Huitième long métrage de la cinéaste coréenne Shin Su-Won, The Mutation est une de ces belles surprises pour lesquelles on suit un festival.
Ostracisé parce que né noir dans une société qui considère les minorités visibles comme des étrangers, Se-oh (Han Hyun-min) lance une perche un peu désespérée pour se trouver un compagnon de voyage de quelques jours. Sora (Lee Zoo-young), elle aussi discriminée par son orientation sexuelle, embarque dans la proposition. Ensemble, ils partent pour vivre leurs deuils respectifs et chercher une consolation.
Petit film, dans son sens le plus noble, tout en finesse et bourré d’émotions. La réalisatrice a cette habilité de nous montrer qu’elles ne viennent pas de là où on s’y attendrait (dans un manège, un accident, un décès), mais dans les éléments juste à côté: une paire de Van’s usés, du poisson frais, la douceur du bois d’une table, un air de Bach.
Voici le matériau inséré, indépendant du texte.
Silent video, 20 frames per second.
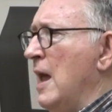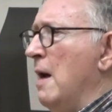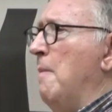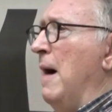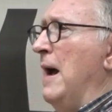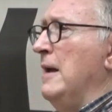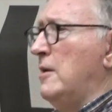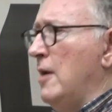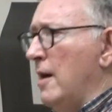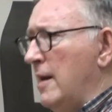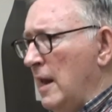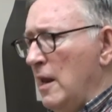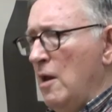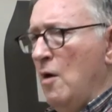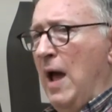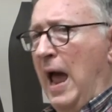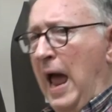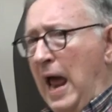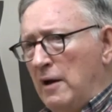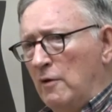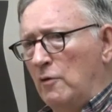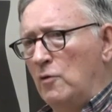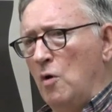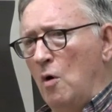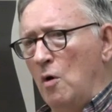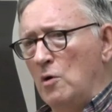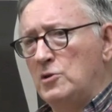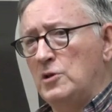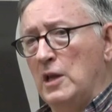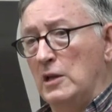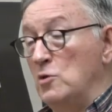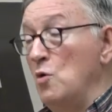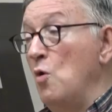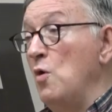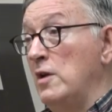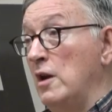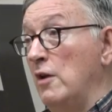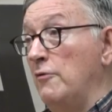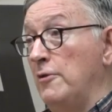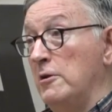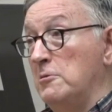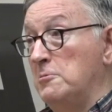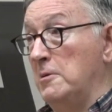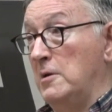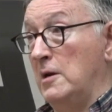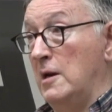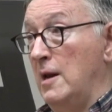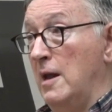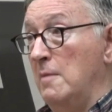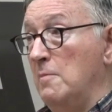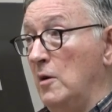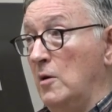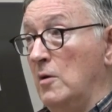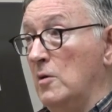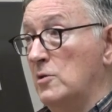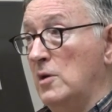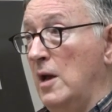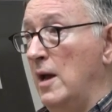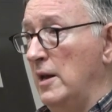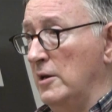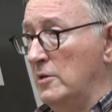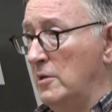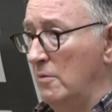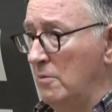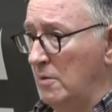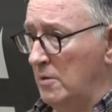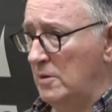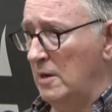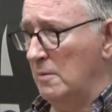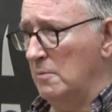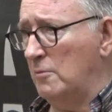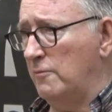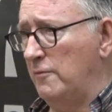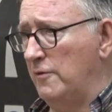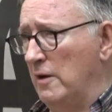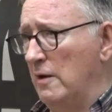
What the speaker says: by Carrillo, and of course there's no difference between him and Gonzalez. They're the same.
Son cinéma évoque celui d’Agnès Varda; modestie de moyens dont elle tire parti et qu’elle compense par une maîtrise totale du scénario et de la caméra et un amour profond pour les personnages.
On est intimement touchés par le chagrin de chacun, celui des deux Se-oh et de Sora, mais aussi celui, bouleversant, de deux mères. Des chagrins qui ne peuvent être vraiment réparés au contact de l’autre, puisqu’il en est en partie la cause.
« J’aime regarder le paysage s’éloigner », la phrase revient plusieurs fois et résume bien le film; la seule consolation possible est sans doute de laisser les chagrins s’estomper doucement et disparaître à l’horizon.